Task directions:
Images are to be skipped; everything else in the records must be repeated exactly.

------------------------

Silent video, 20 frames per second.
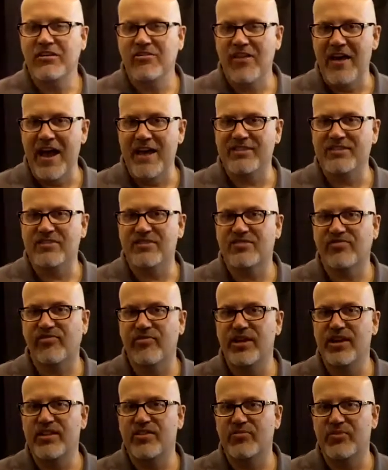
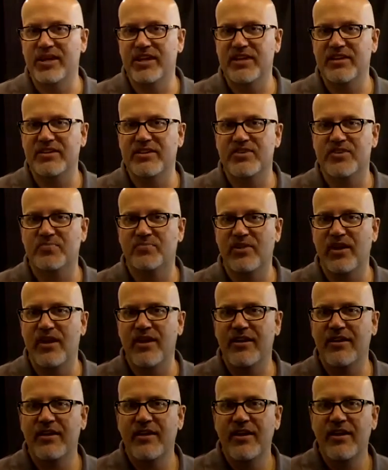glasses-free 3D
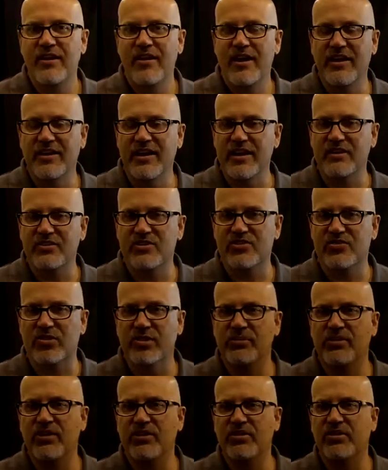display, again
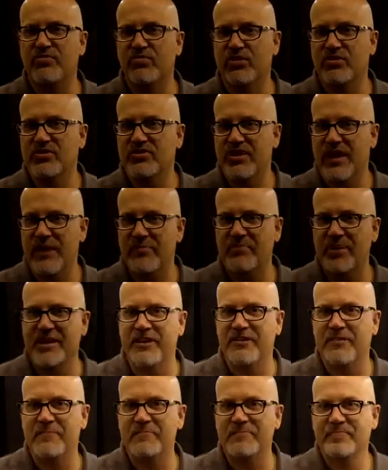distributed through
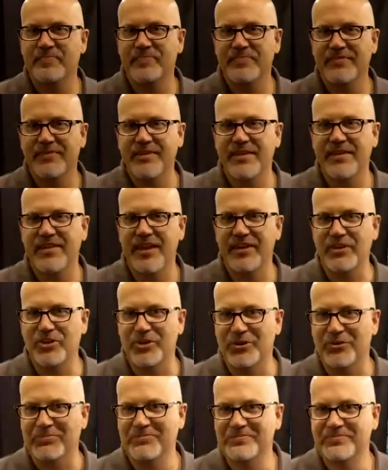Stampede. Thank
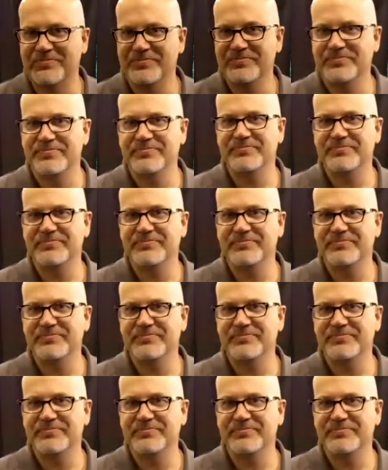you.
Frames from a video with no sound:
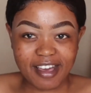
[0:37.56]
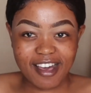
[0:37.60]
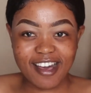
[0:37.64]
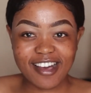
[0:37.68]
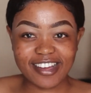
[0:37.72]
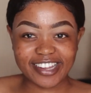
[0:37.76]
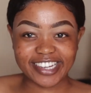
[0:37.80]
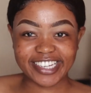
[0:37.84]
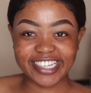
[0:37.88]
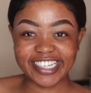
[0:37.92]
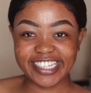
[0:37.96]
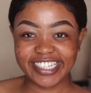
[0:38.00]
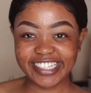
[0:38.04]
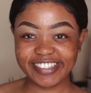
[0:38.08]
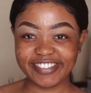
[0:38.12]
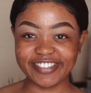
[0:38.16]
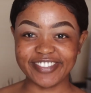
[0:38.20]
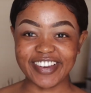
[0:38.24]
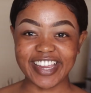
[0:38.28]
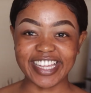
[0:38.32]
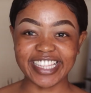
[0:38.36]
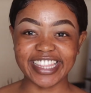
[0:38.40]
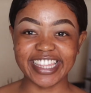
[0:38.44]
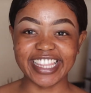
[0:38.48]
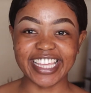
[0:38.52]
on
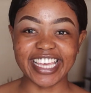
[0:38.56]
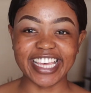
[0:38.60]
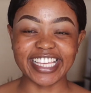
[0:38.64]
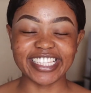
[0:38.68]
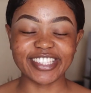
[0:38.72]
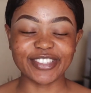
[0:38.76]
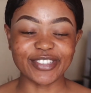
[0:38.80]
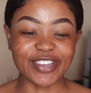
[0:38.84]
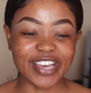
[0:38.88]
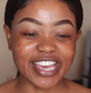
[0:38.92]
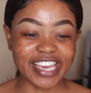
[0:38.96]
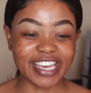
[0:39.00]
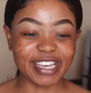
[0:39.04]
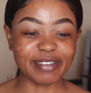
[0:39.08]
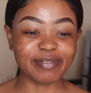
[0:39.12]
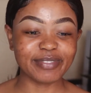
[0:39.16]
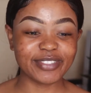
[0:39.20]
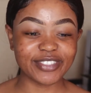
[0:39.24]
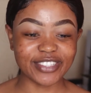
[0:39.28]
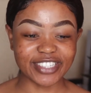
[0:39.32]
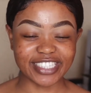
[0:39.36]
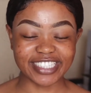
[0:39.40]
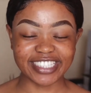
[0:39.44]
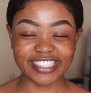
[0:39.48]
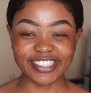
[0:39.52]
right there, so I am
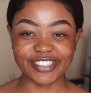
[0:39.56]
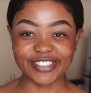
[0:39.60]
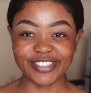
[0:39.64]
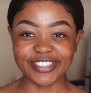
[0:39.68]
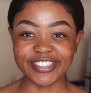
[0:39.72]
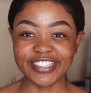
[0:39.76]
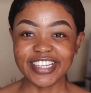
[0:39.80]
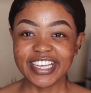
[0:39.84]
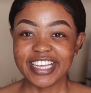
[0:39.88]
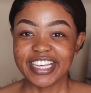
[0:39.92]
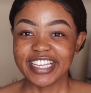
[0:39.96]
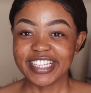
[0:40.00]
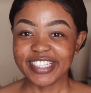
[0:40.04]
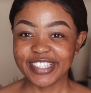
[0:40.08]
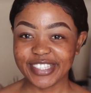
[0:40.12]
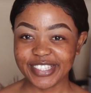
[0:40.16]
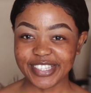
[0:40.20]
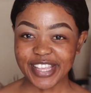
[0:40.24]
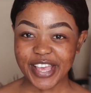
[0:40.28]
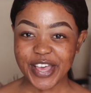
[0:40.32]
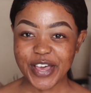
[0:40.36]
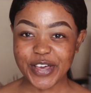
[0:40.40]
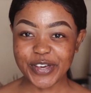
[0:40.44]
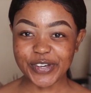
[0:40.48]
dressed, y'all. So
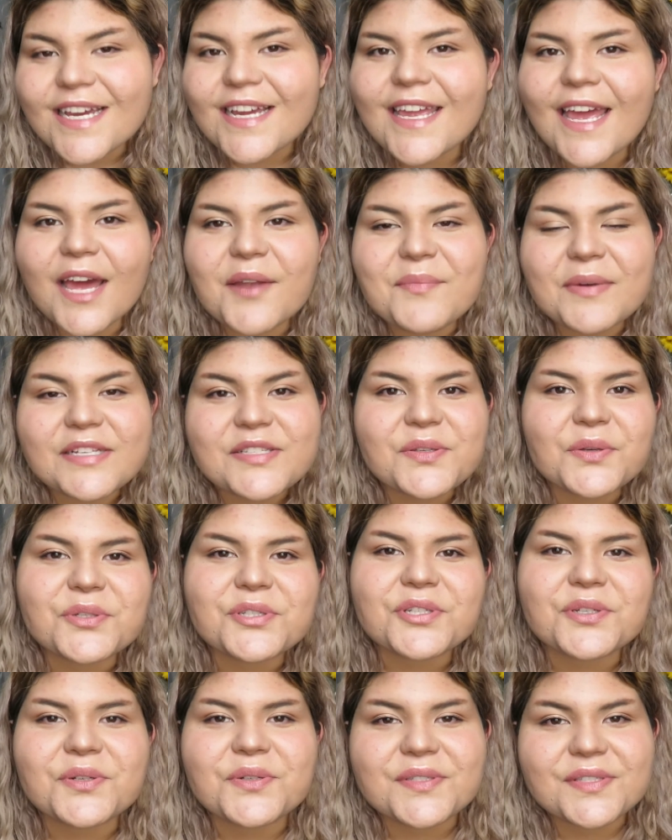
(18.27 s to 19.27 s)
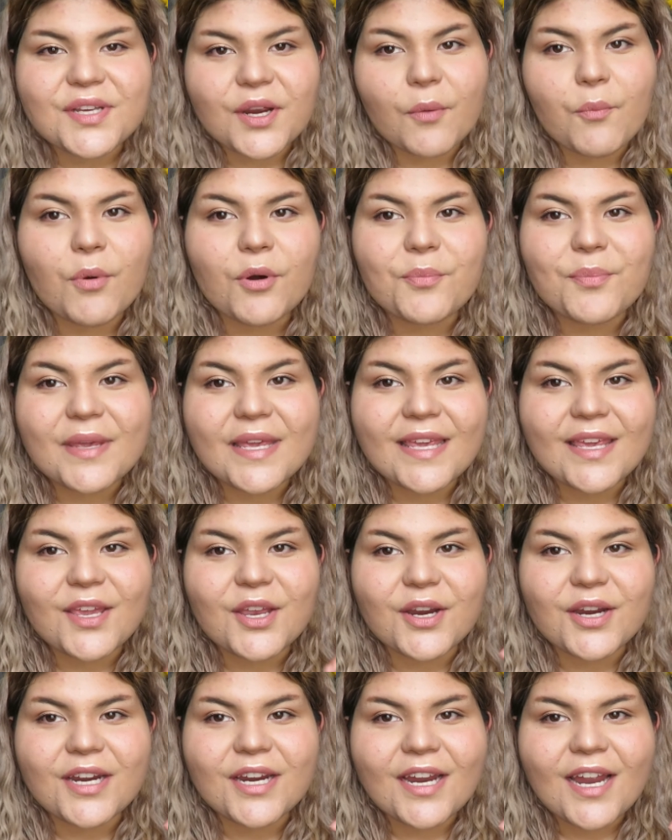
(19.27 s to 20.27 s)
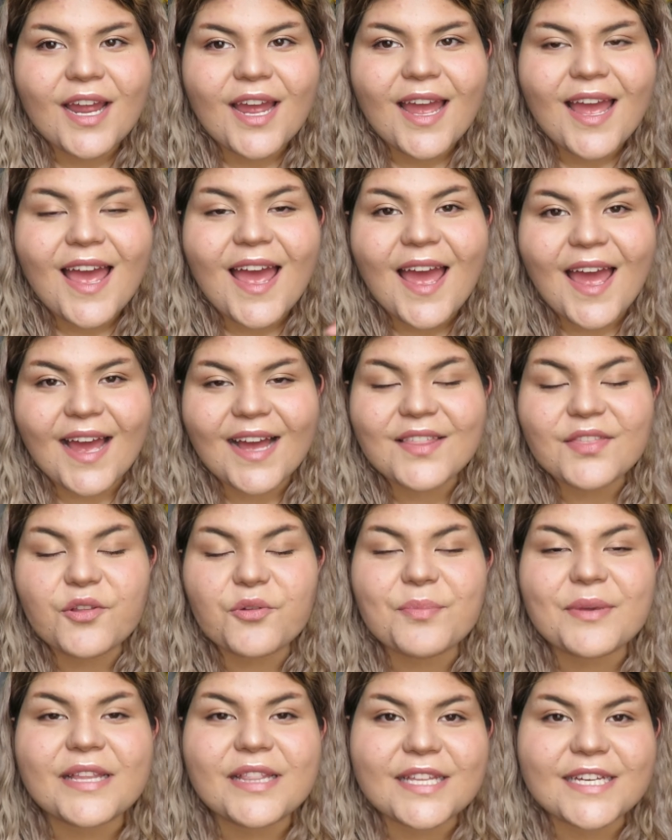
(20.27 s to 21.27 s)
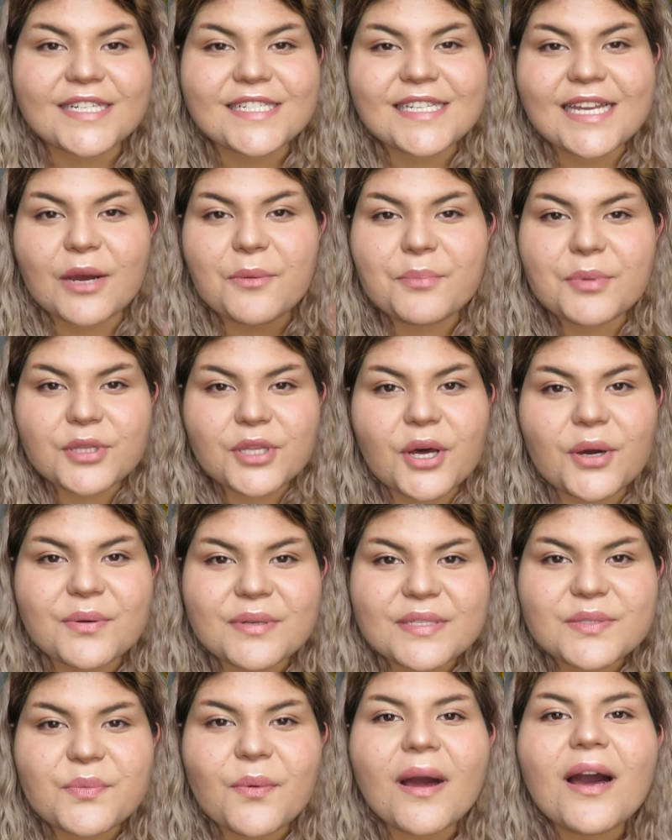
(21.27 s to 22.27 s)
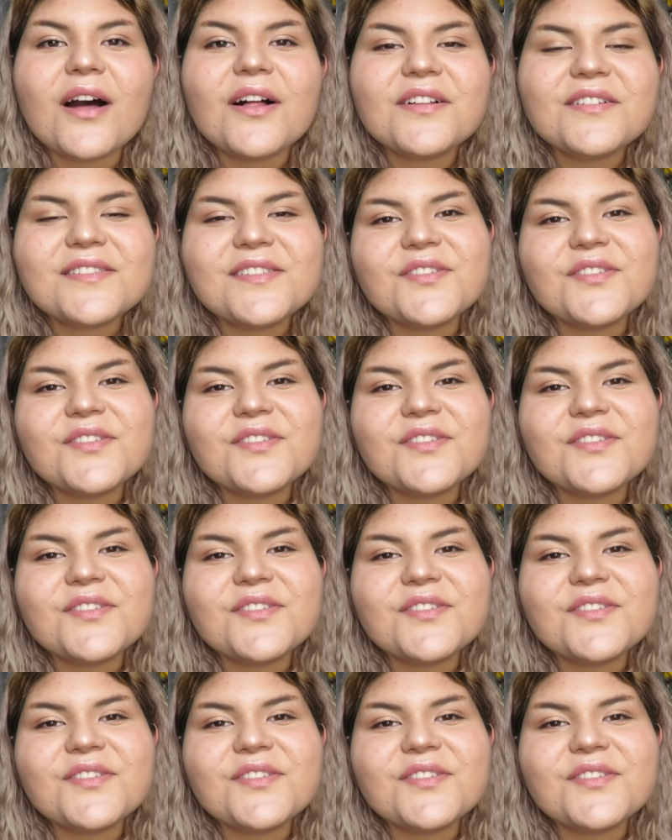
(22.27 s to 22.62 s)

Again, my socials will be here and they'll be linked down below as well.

------------------------

Task output:
Silent video, 20 frames per second.
glasses-free 3D
display, again
distributed through
Stampede. Thank
you.
Frames from a video with no sound:
[0:37.56]
[0:37.60]
[0:37.64]
[0:37.68]
[0:37.72]
[0:37.76]
[0:37.80]
[0:37.84]
[0:37.88]
[0:37.92]
[0:37.96]
[0:38.00]
[0:38.04]
[0:38.08]
[0:38.12]
[0:38.16]
[0:38.20]
[0:38.24]
[0:38.28]
[0:38.32]
[0:38.36]
[0:38.40]
[0:38.44]
[0:38.48]
[0:38.52]
on
[0:38.56]
[0:38.60]
[0:38.64]
[0:38.68]
[0:38.72]
[0:38.76]
[0:38.80]
[0:38.84]
[0:38.88]
[0:38.92]
[0:38.96]
[0:39.00]
[0:39.04]
[0:39.08]
[0:39.12]
[0:39.16]
[0:39.20]
[0:39.24]
[0:39.28]
[0:39.32]
[0:39.36]
[0:39.40]
[0:39.44]
[0:39.48]
[0:39.52]
right there, so I am
[0:39.56]
[0:39.60]
[0:39.64]
[0:39.68]
[0:39.72]
[0:39.76]
[0:39.80]
[0:39.84]
[0:39.88]
[0:39.92]
[0:39.96]
[0:40.00]
[0:40.04]
[0:40.08]
[0:40.12]
[0:40.16]
[0:40.20]
[0:40.24]
[0:40.28]
[0:40.32]
[0:40.36]
[0:40.40]
[0:40.44]
[0:40.48]
dressed, y'all. So
(18.27 s to 19.27 s)
(19.27 s to 20.27 s)
(20.27 s to 21.27 s)
(21.27 s to 22.27 s)
(22.27 s to 22.62 s)

Again, my socials will be here and they'll be linked down below as well.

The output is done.